Повести. Дневник

22
18
20
22
24
26
28
30

— Да как же ты это сделаешь? — спросила Вера Николаевна.

— Очень просто, не поеду, да и только.

— Надо иначе поступить, — сказал я. — Завтра я от моей персоны переговорю с генералом. И слепой очень хорошо видит, что в твои лета и с твоим здоровьем рано таскаться по свету. Доктор даст тебе свидетельство о болезни, а потом тебе можно будет, не уезжая, перепроситься в один из полков, здесь расположенных.

План мой был одобрен. Мне стало грустно, но совесть приказывала так поступить, к тому же присутствие Кости казалось необходимым для семейства.

В это время за рекою послышался голос его превосходительства. Он звал Костю, чтоб переехать на нашу сторону. Костя побежал к отцу, а сестра его подошла ко мне еще ближе.

— Алексей Дмитрич, — сказала она дрожащим голосом, — отговорите брата. Незачем ему здесь оставаться...

Я с удивлением посмотрел на нее.

— Странное дело! или вам хочется, чтоб его убили на Кавказе?

Она вздрогнула всем телом.

— Его не убьют, я это знаю, — твердо произнесла она. — Его бог не на то создал, чтоб ему погибнуть в молодости...

— Это хорошо в книге, а не на деле, — возразил я. — Отчего бы ему не остаться с вами?

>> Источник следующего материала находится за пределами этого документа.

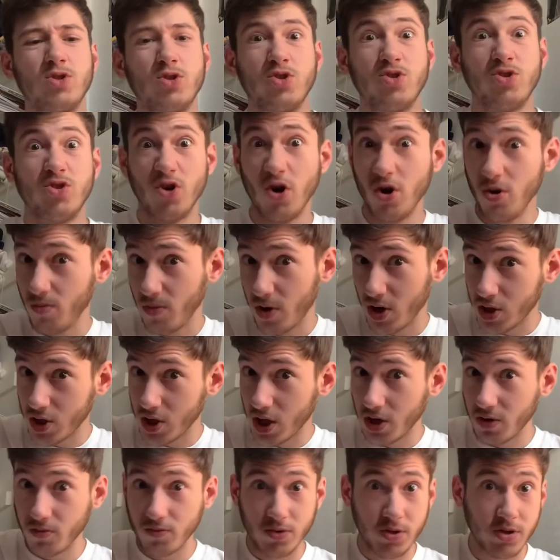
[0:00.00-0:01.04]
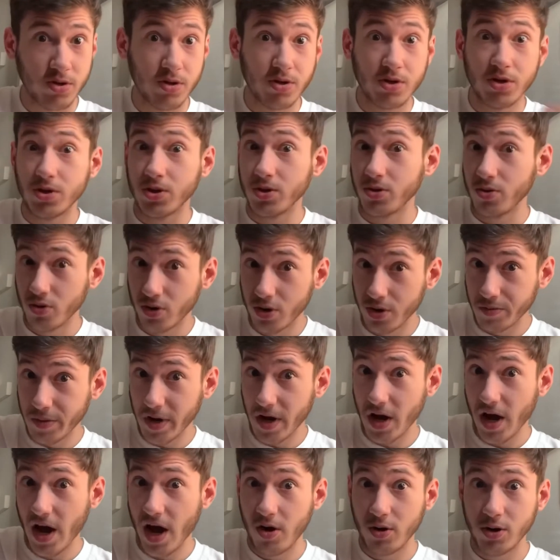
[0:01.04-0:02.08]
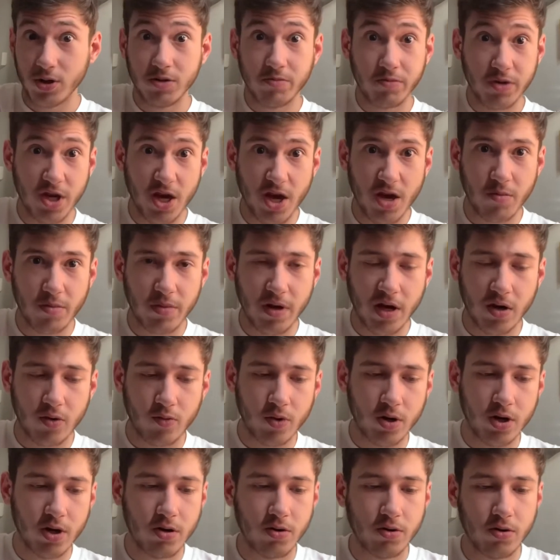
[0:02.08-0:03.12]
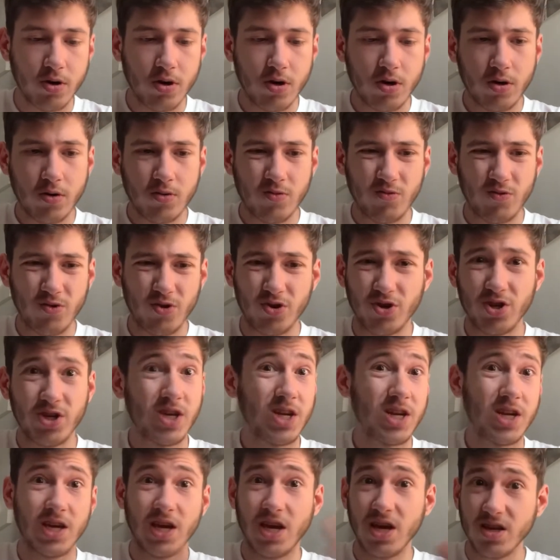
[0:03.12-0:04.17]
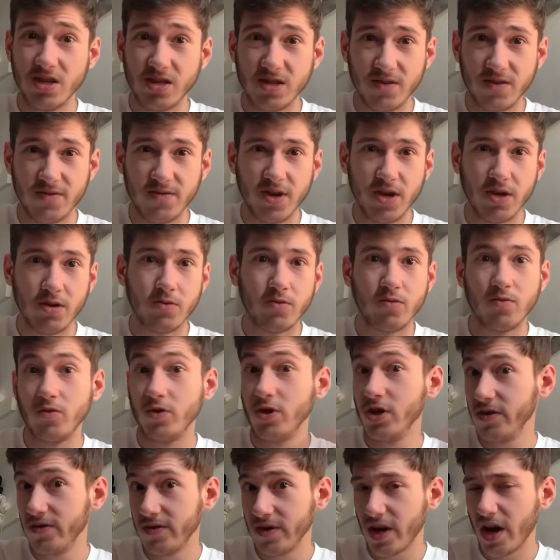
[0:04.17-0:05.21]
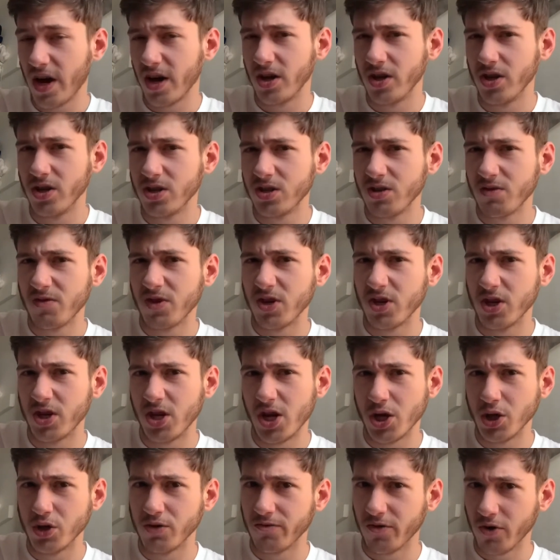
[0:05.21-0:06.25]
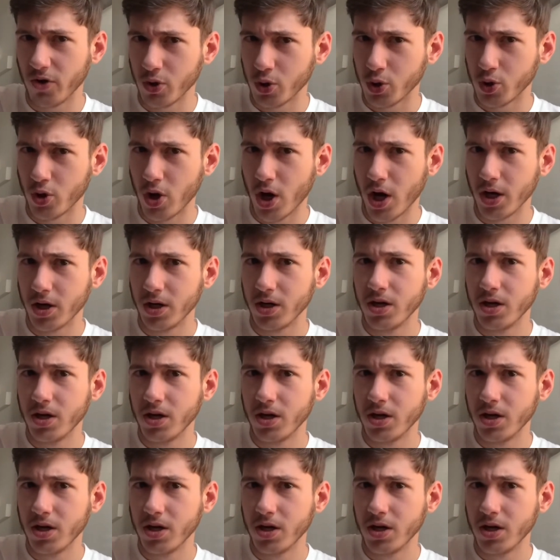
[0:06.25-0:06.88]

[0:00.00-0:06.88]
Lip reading: so much like we're going to learn about how she became Black Widow. We're only getting hints of it. We even got hints of it in Age of Ultron,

— Боже мой! Боже мой! — с усилием выговорила Веринька. — Он будет здесь несчастнее, чем там... Я не перенесу этого...

— Не думаю. Что кажется для вас горем, то, может быть, еще не горе. Вдвоем вы всякую беду одолеете, — прибавил я шутя.

— Бога ради, отговорите его.

— Не берусь за это: я вижу всю необходимость и соглашаюсь с ним.

— Все-таки он поедет, я говорю вам!

Глаза ее вспыхнули, точь-в-точь, как у Кости, когда он сердился.

— Не знаю, — отвечал я холодно, — я сделаю свое дело.

Рано утром я был уже в саду и обдумывал мою речь, план атаки на отеческое чувство старика Надежина. Скоро встретил я его и с ним неразлучную его Антигону.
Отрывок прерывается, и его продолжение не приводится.